Mon combat de boxe avec Hemingway

 

Depuis quelque temps, un certain Joe Ghidetti avait fait son apparition dans le paysage mental du Gulliver. Il arrivait tout droit de N.D.Lay et c’est le docteur Schott qui me l’avait présenté :

― Mon petit, figurez-vous que cet homme a été le barman personnel du grand poète Rimasky.

Je dévisageai sans vergogne le type qui se tenait en face de moi. Il était vêtu d’un long cache-poussière, portait une moustache et des lunettes noires. Le bonhomme avait la dissimulation voyante. Je pris la main et allongeai mes références rimaskiennes :

― Le Soho, sur la Western Avenue ?

Il se coucha :

― Tout juste, l’ami.

Il parlait d’une voix au timbre voilé et avec un accent étasunien fortement prononcé.

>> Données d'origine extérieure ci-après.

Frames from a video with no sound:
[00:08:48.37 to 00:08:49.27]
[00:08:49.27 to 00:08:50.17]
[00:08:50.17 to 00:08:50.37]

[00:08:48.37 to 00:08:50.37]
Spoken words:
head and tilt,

« L’accent californien, avait précisé Da Silva, jamais en reste pour la ramener, je mettrais ma main à couper que l’animal a grandi à North Beach comme tous les ritalricains de la côte Ouest. »

 

Quoi qu’il en soit, Raoul Da Silva n’avait pas l’air d’apprécier le nouvel arrivant. Depuis que le barman de la Western Avenue traînait ses guêtres au Gulliver, lui, si prompt à jouer les entertainers, semblait se fondre dans l’anonymat et les Silvettes avaient disparu de la circulation.

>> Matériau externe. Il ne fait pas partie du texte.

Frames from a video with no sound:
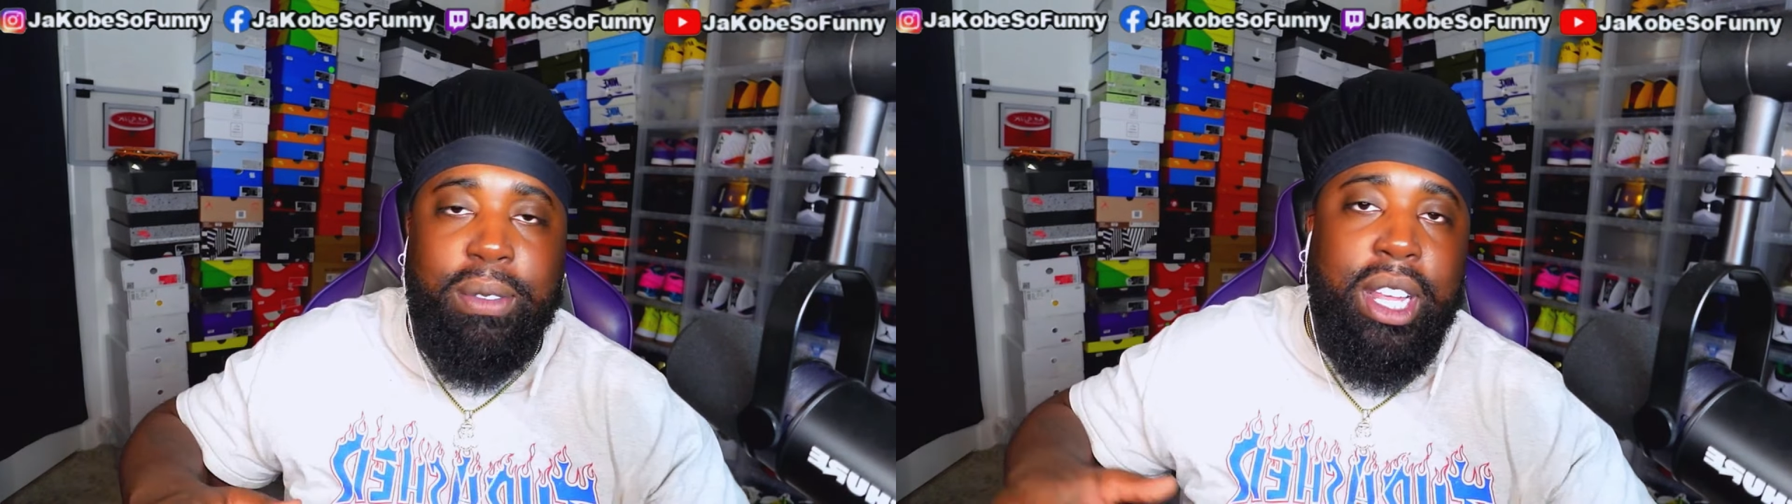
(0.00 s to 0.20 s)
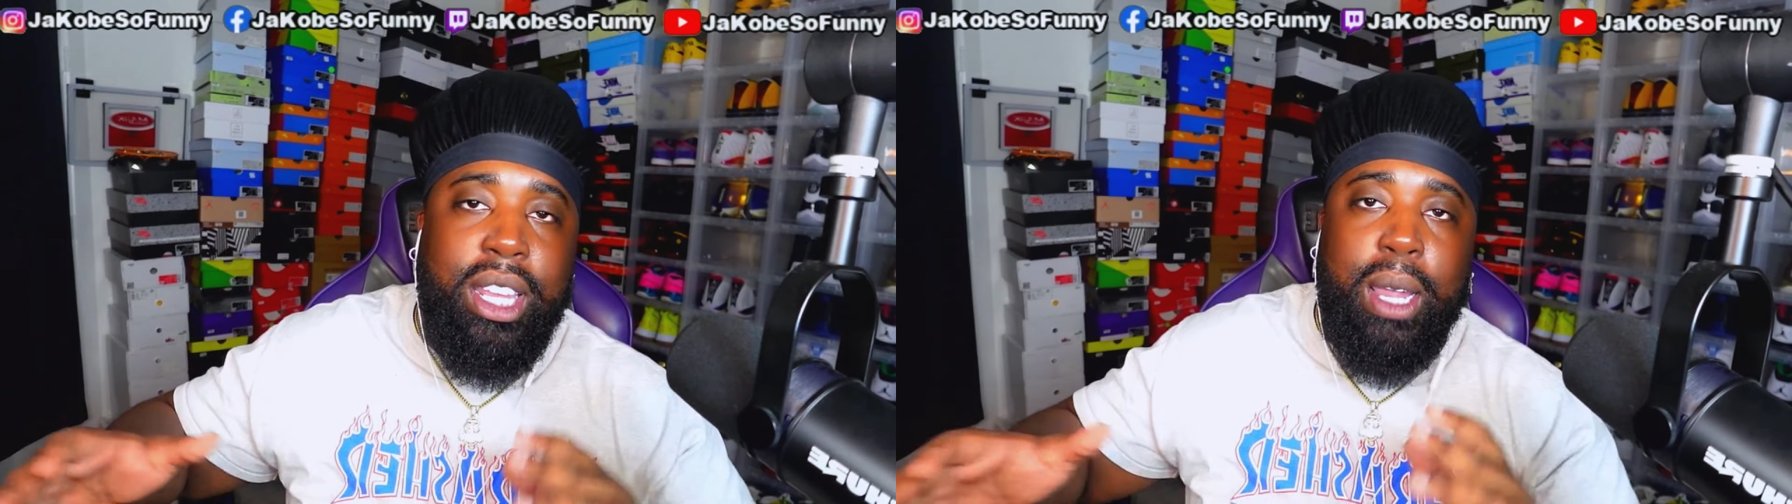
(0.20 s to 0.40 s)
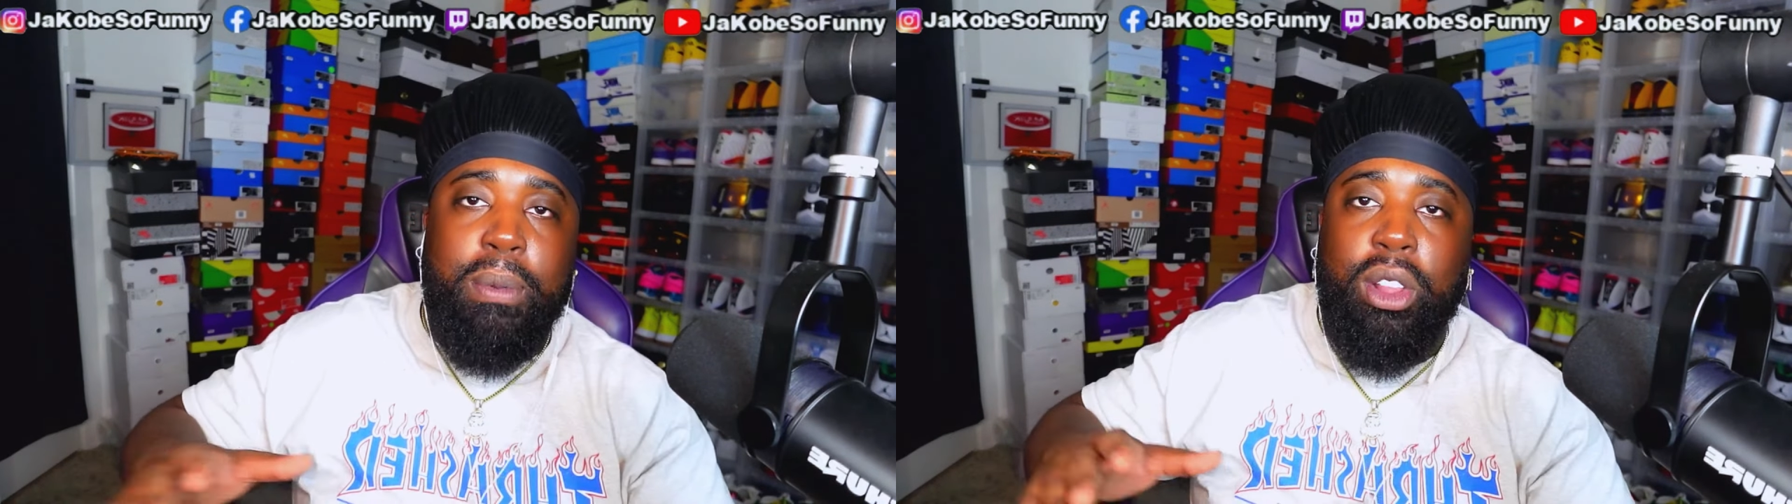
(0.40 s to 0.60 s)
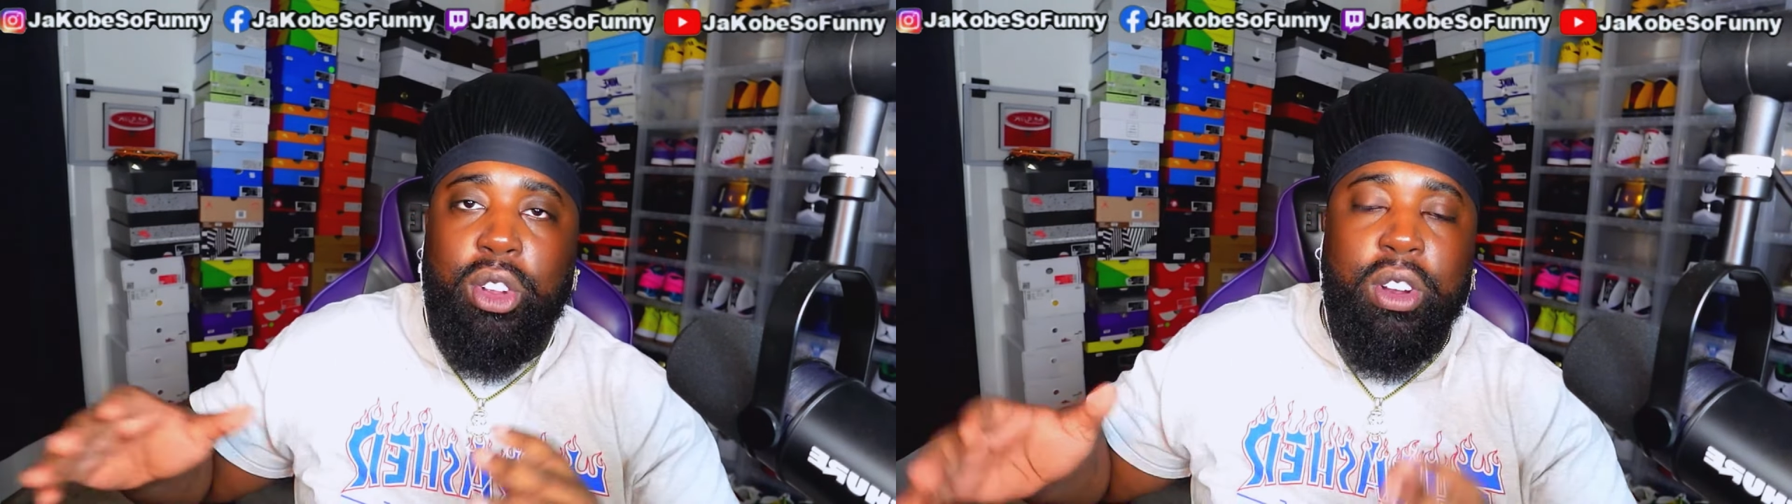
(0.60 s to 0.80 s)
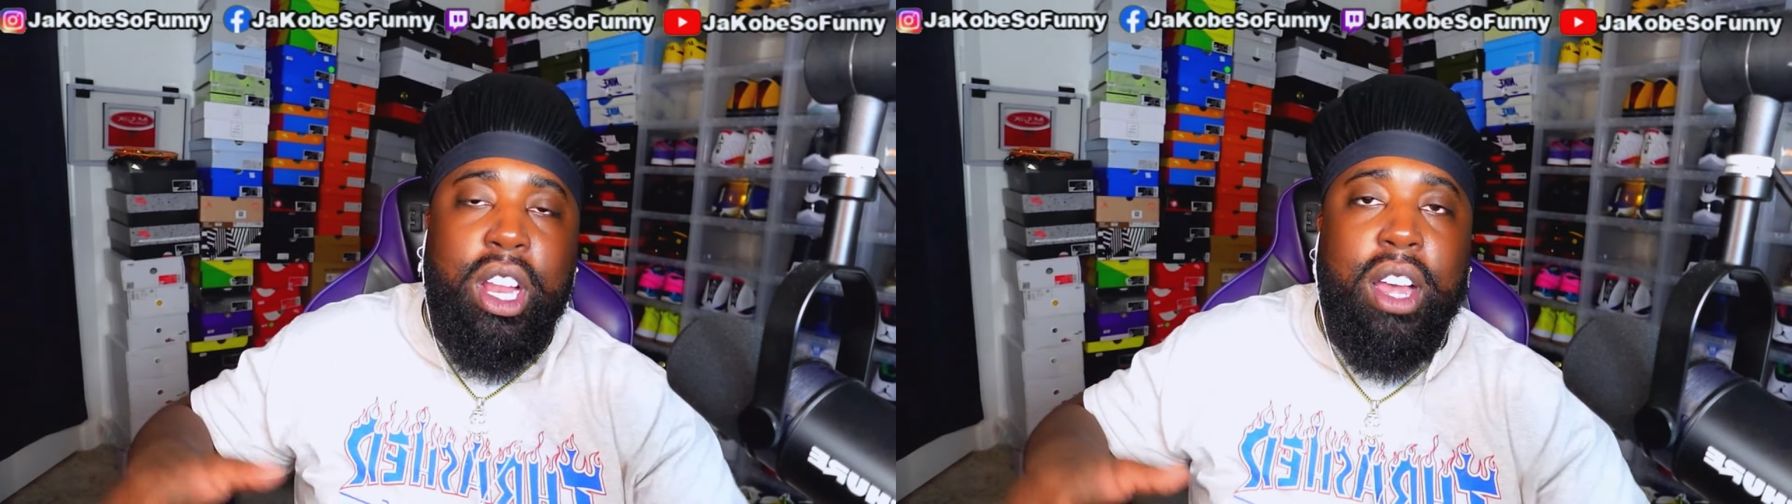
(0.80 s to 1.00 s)
that they've been
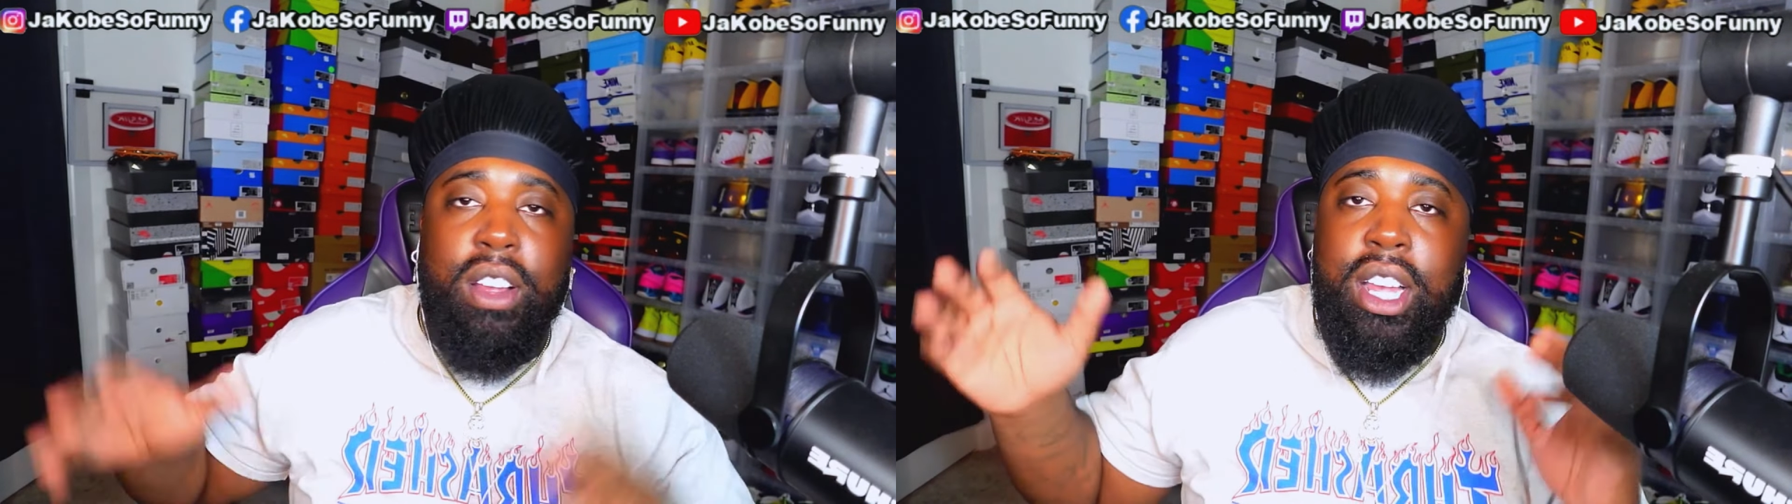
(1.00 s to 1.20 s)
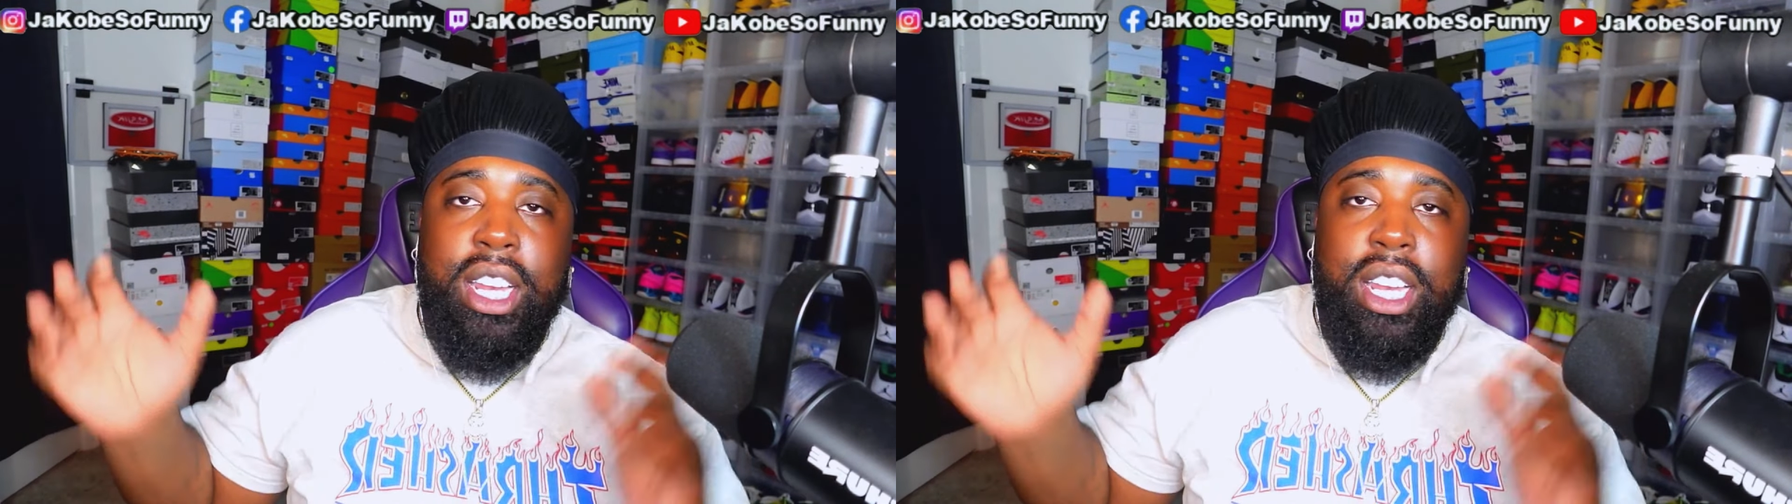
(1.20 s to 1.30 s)
throwing out,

Le docteur Schott avait son avis là-dessus :

― Raoul était jusqu’alors notre part d’exotisme. Avec son passé sud-américain et ses manières de demi-mondain, il nous ouvrait à l’altérité tout en restant profondément notre semblable. Ce Joe Ghidetti semble maintenant lorgner sur son pré carré. Et puis cet homme a été le barman personnel du grand Rimasky. Voyez-vous, mon petit, le narcissisme de notre ami fait de lui un envieux invétéré.

 

Toujours le même galimatias insupportable. À l’évidence docteur Mescouilles ne répugnait pas à l’analyse sauvage. Que ce type ait été choisi par le nez rose pour être son quasi-représentant sur terre me semble plutôt préoccupant pour l’avenir de l’humanité. On connaissait le risque de voir des malades mentaux gouverner downtown. Qu’un frappé soit l’interface divine de la création du monde nous faisait franchir un pas de plus vers l’horreur.